La question des réparations est elle aussi engagée par Staline. Il demande de l’Allemagne en gage de réparation, 20 milliards de dollars au total, dont la moitié ira à l’URSS.

Sur ce point, c’est aussi Churchill qui s’oppose à cette somme démesurée, insistant sur le fait que l’économie allemande ne doit pas être anéantie. Il est d’ailleurs écrit dans le troisième article du communiqué disponible au public, que les dommages à verser par l’Allemagne seront à calculer « dans la plus grande mesure possible ». Cette question n’est pas résolue entièrement.

Sont définis les différents moyens de réparation des dommages auxquels est contrainte l’Allemagne, c’est-à-dire : des transferts de biens et d’argents, des livraisons de marchandises, et l’utilisation de la main-d’œuvre allemande. Les deux points sur lesquels la conférence ne s’est pas fixée sont la mise en œuvre de ce plan et surtout le montant des réparations.

Pour cela, les Alliés décident la création d’une commission dont le siège sera à Moscou. Cette commission réunira les représentants des trois pays alliés et fixera le coût total des réparations sur la base de la proposition du gouvernement soviétique. Si la demande soviétique est ainsi à moitié acceptée, c’est parce que Roosevelt, considérant que les Soviétiques font déjà suffisamment de concessions, ne prend alors pas le parti des Anglais.

Le Japon : une entrée en guerre de l’URSS ?

La conférence porte sur la question de la défaite japonaise. Il est dit que : « Les chefs des gouvernements des trois grandes puissances […] ont décidé d’un commun accord […] que l’URSS entrera en guerre contre le Japon ». Si cette formule « commun accord » est employée dans ce cas précis c’est tout d’abord pour ne pas contrarier Churchill. En effet, la question de l’Extrême-Orient, concernant les modalités et les conditions de l’engagement soviétique, s’est réglée lors d’une conversation privée entre Roosevelt et Staline.

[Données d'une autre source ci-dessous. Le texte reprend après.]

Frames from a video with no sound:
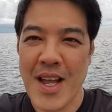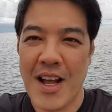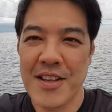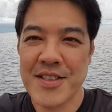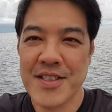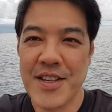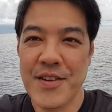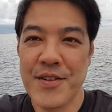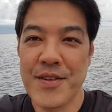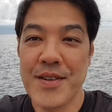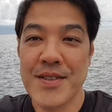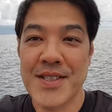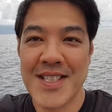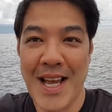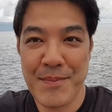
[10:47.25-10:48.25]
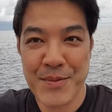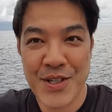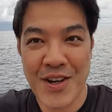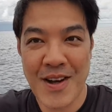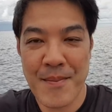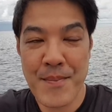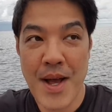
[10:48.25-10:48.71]
I'll see you same
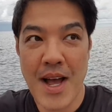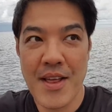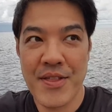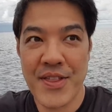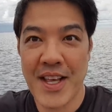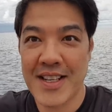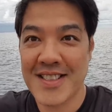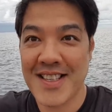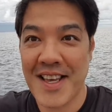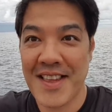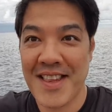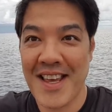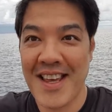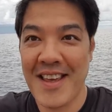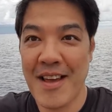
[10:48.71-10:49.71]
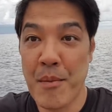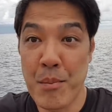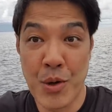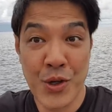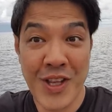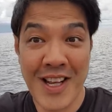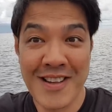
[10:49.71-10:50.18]
time next Saturday
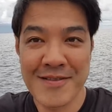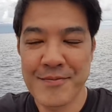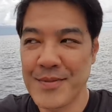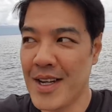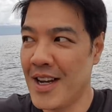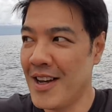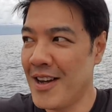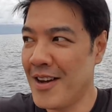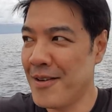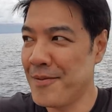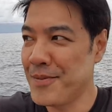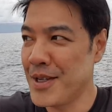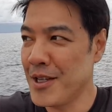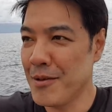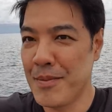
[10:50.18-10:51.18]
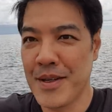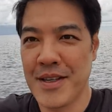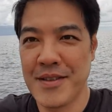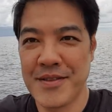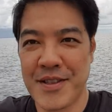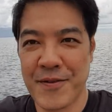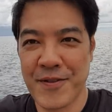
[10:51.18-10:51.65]
morning. It'll
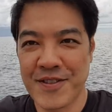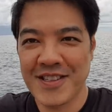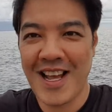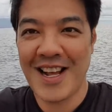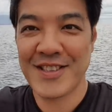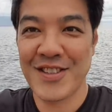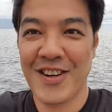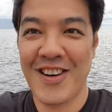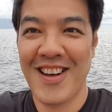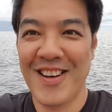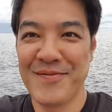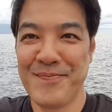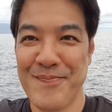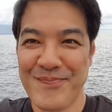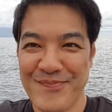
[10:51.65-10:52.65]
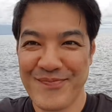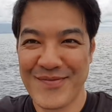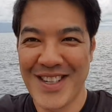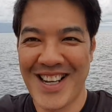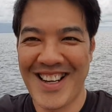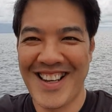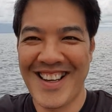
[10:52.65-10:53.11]
be different attire
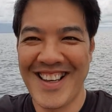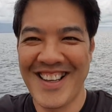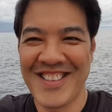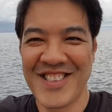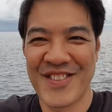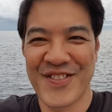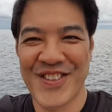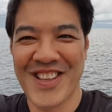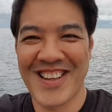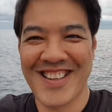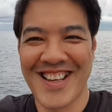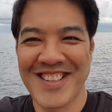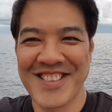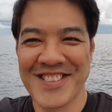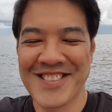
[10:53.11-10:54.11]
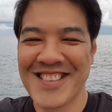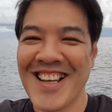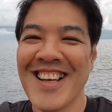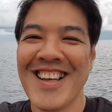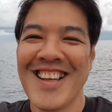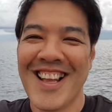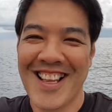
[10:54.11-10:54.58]
and different
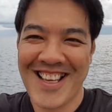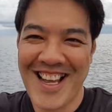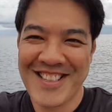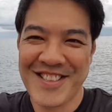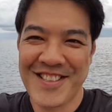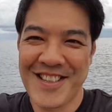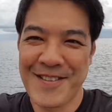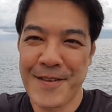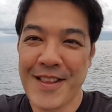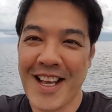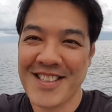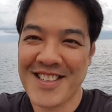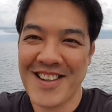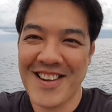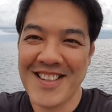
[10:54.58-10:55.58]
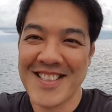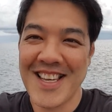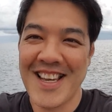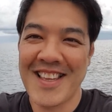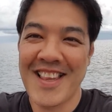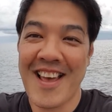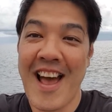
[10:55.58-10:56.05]
location. I'll catch you then. Thanks, guys,
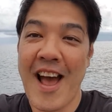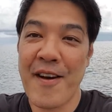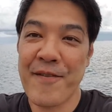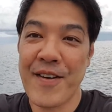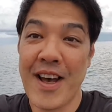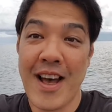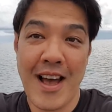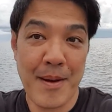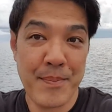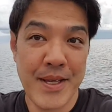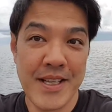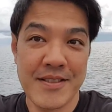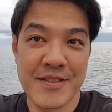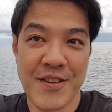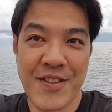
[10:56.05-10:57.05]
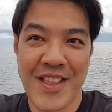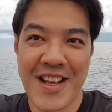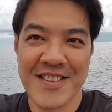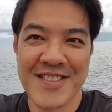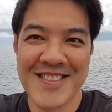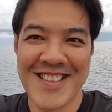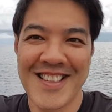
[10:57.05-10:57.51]
and have a happy
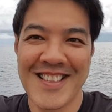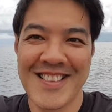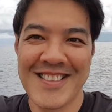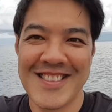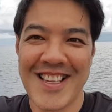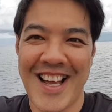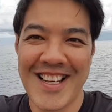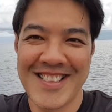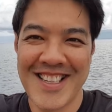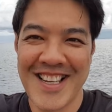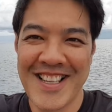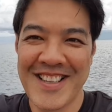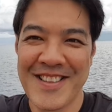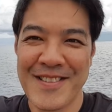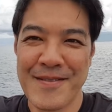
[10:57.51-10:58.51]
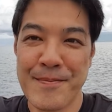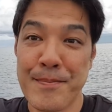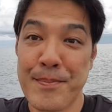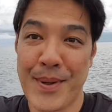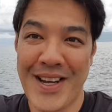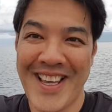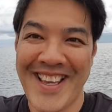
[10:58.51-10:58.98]

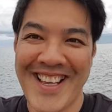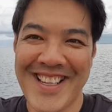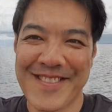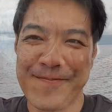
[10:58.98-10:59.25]
2018. Bye.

L'URSS entrera en guerre trois mois après la capitulation allemande. Les conditions de l’engagement ayant fait débat sont celles de Port-Arthur et des chemins de fer mandchous. L’URSS obtient le statu quo en Mongolie et l'annexion des îles Kouriles et Sakhaline. Port-Arthur ne sera pas annexé mais internationalisé, et les chemins de fer mandchous ne seront pas propriété de l’URSS mais contrôlés par une commission soviéto-chinoise.

Néanmoins, Staline et Roosevelt veulent un accord du président chinois sur ces points, et ne pas les lui imposer. Churchill n'est mis au courant de ces propositions que le lendemain de l’entrevue, et malgré son hostilité et sa volonté de négociation, il finit par céder, craignant d’être mis à l’écart sur les affaires japonaises.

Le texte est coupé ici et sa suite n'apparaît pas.